The book should therefore be of interest to students looking for a complete introduction to seismic imaging techniques and their respective theoretical and practical merits and limitations. It is equally written to serve as a reference book for industry professionals, both generalists and specialists, who wish to revise standard techniques or take a look at some of the newer developments. In particular, interpreters, who participate in more and more tasks involving seismic velocities, will find answers to many of the questions which arise when, for example, tying seismic images to wells, creating post- and pre-stack time migration velocity fields, building a velocity model for depth migration or simply converting maps from time to depth.
The book is divided into four major sections:
Chapters 1-3 are dedicated to the fundamental concepts that lie behind elastic wave propagation within the subsurface, the velocity of such propagation, and the seismic imaging process itself. They should be considered as a (long!) introduction and most of the concepts will be used subsequently.
Chapters 4-6 outline the specific imaging principles: NMO, DMO, stack and post-stack migrations. In these chapters important ideas such as ‘migration in time’ and ‘migration in depth’ are presented.
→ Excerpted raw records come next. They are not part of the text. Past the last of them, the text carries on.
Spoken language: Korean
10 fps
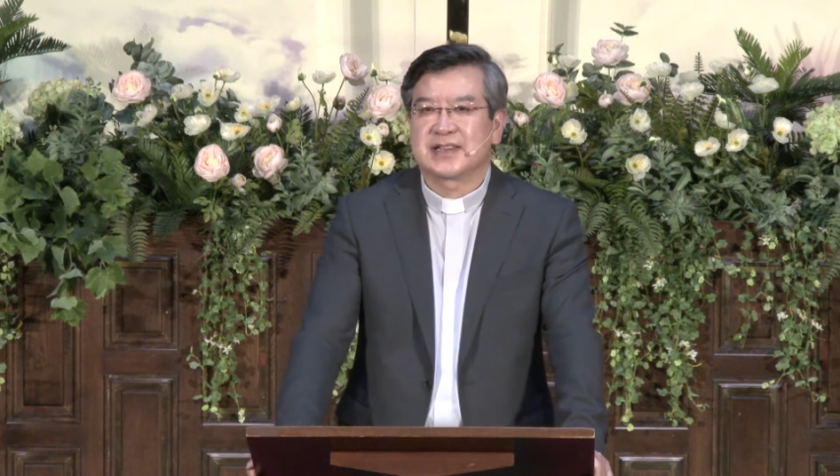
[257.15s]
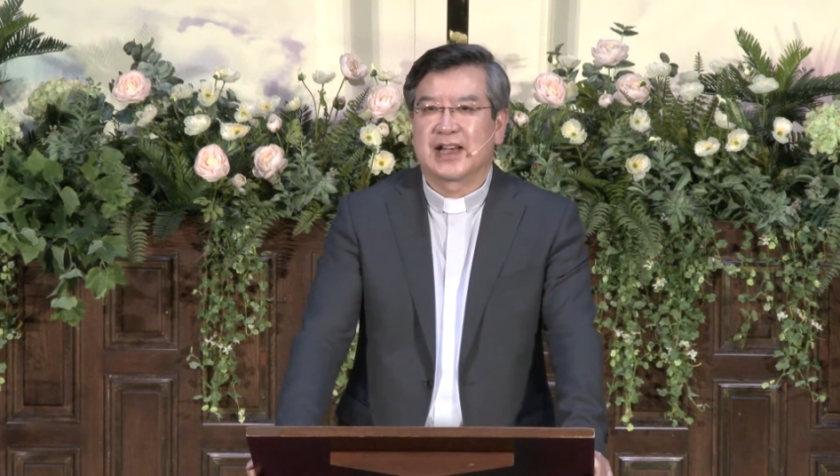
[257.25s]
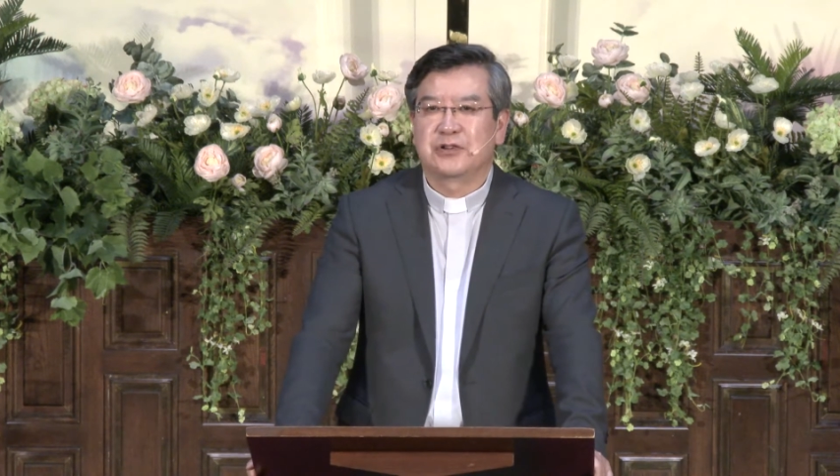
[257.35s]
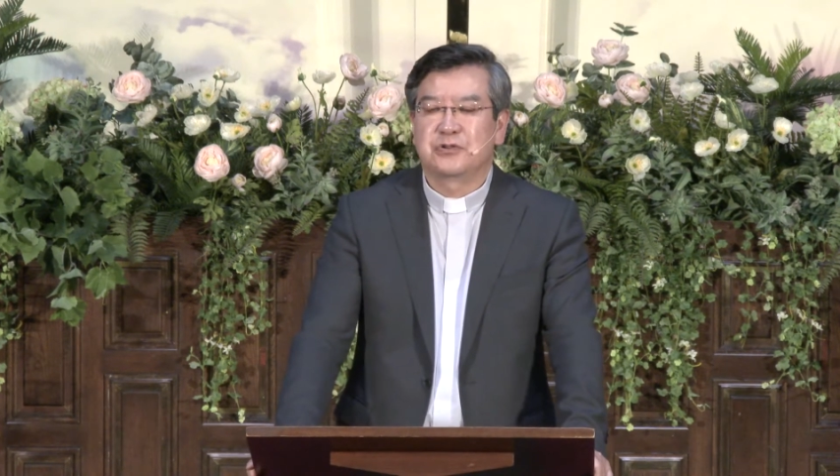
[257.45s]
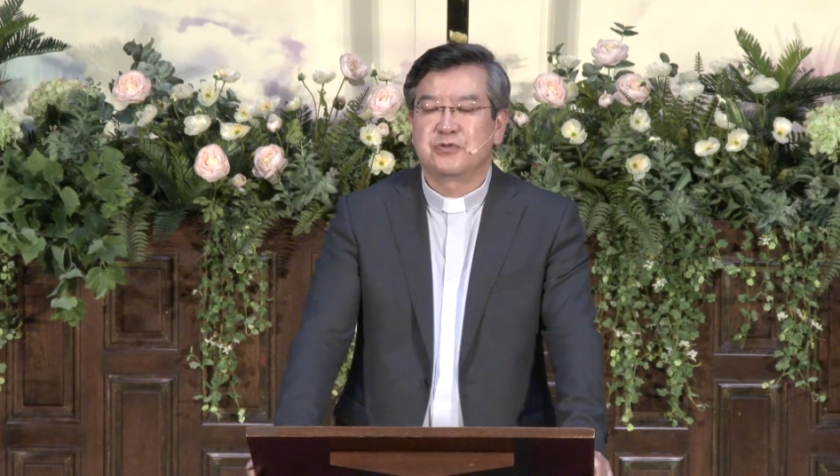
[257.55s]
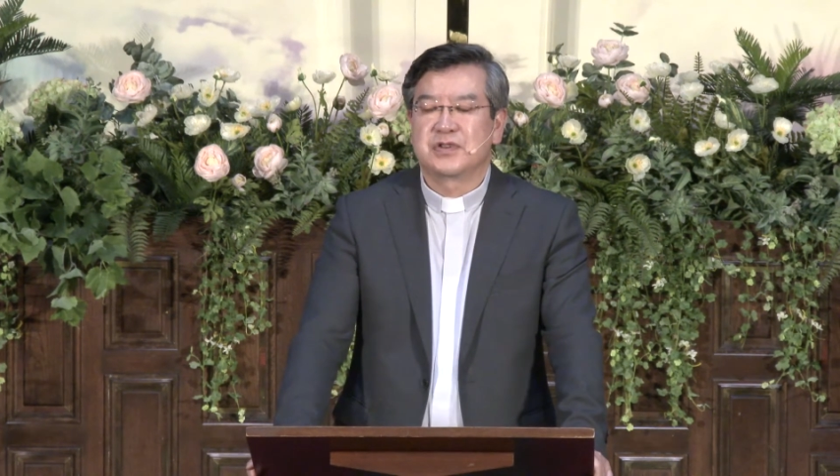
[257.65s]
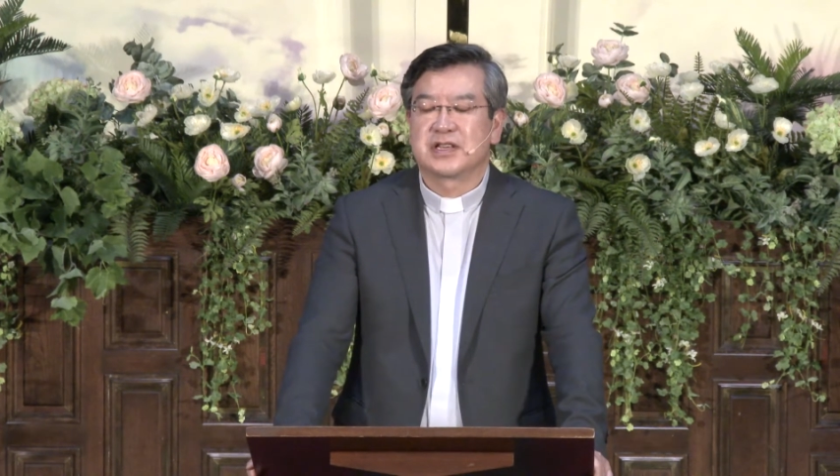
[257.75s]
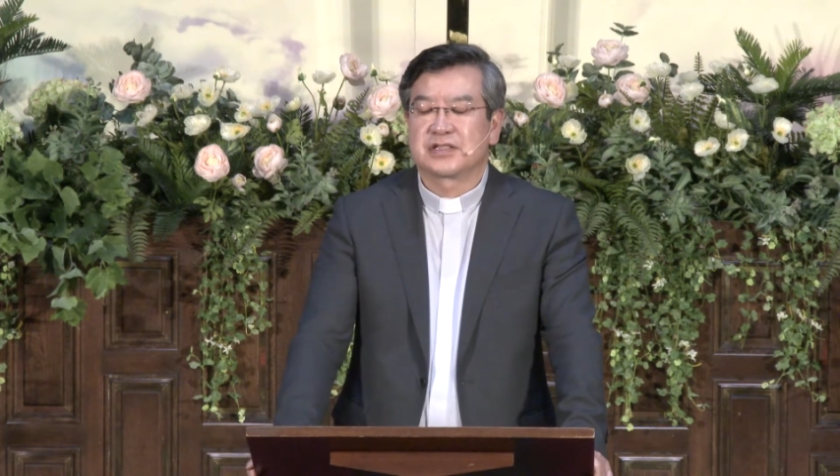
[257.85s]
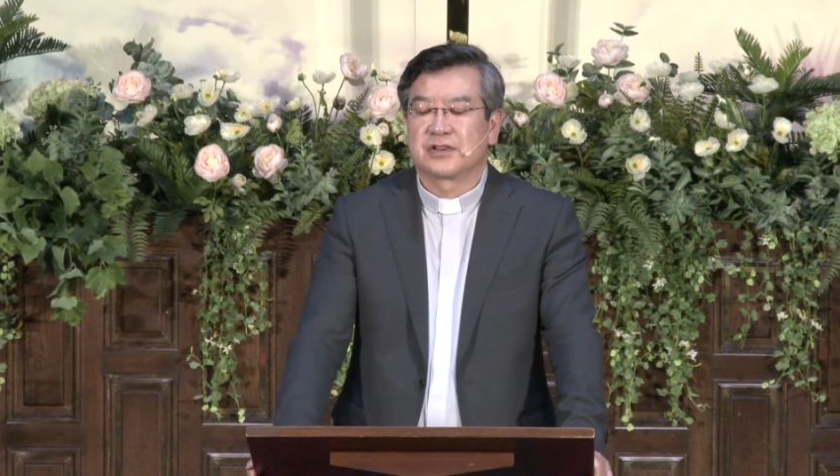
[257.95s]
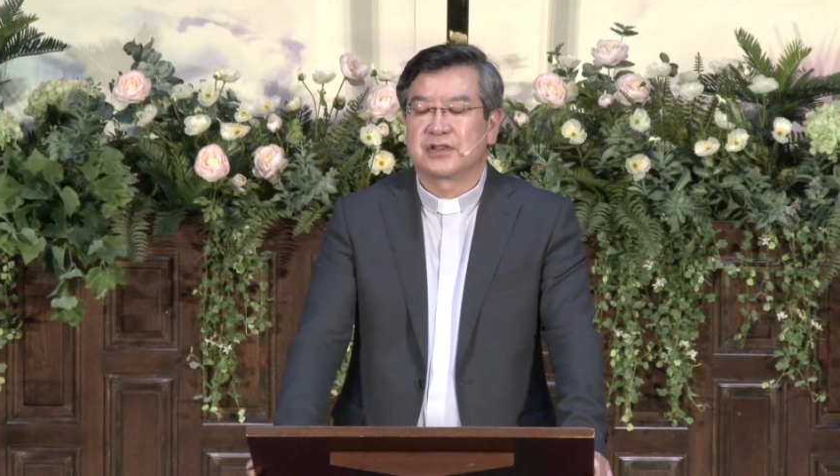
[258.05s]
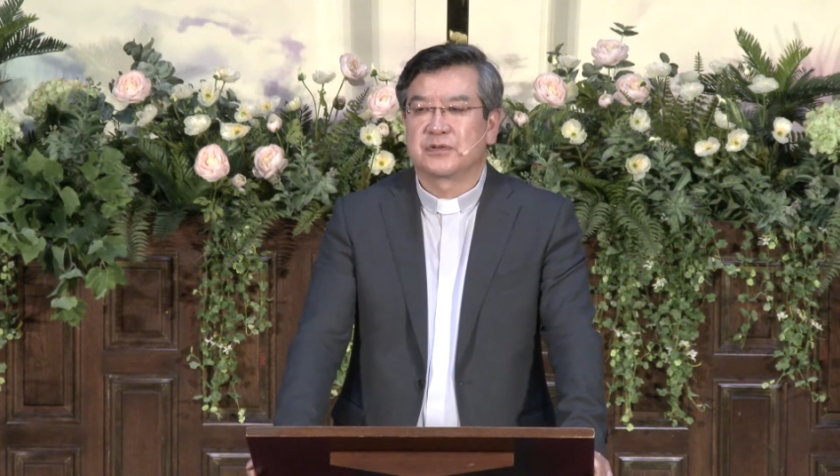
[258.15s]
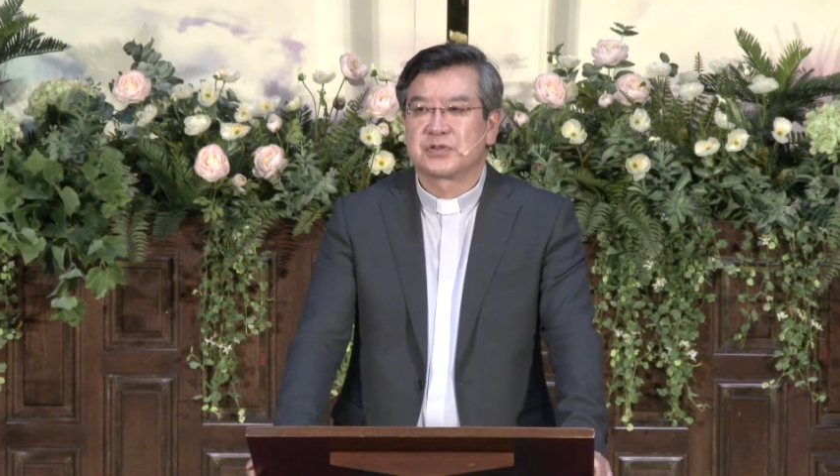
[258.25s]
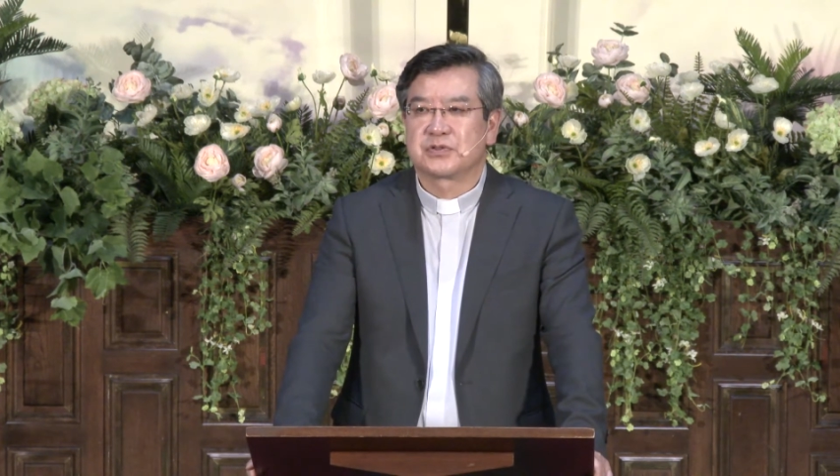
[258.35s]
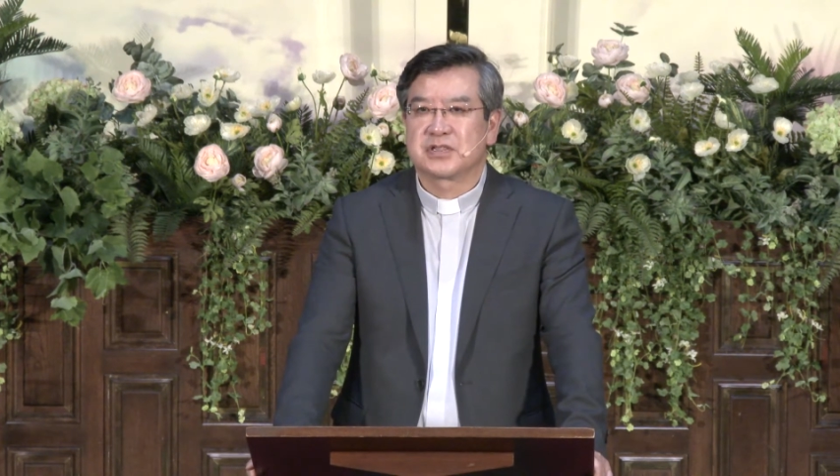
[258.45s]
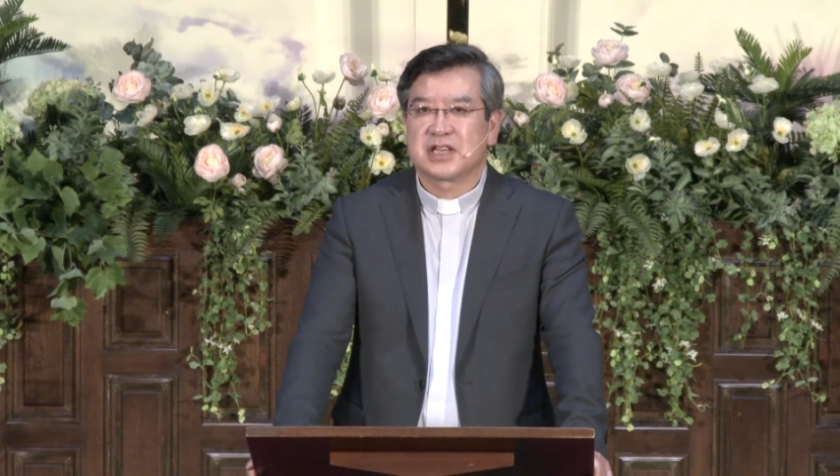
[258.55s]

자유를 위해서 이곳으로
We also aim to clarify the relationship between velocity and migration, going on to show how improved velocity information leads to better seismic imaging, which in turn allows a better estimation of subsurface propagation velocities.
Chapter 7 generalizes the migration concepts from ‘post-stack’ to ‘prestack’ in both the time domain and the depth domain.
Chapter 8 recapitulates practical issues in estimating depth from the seismic image and the seismic velocity, and matching these with borehole data.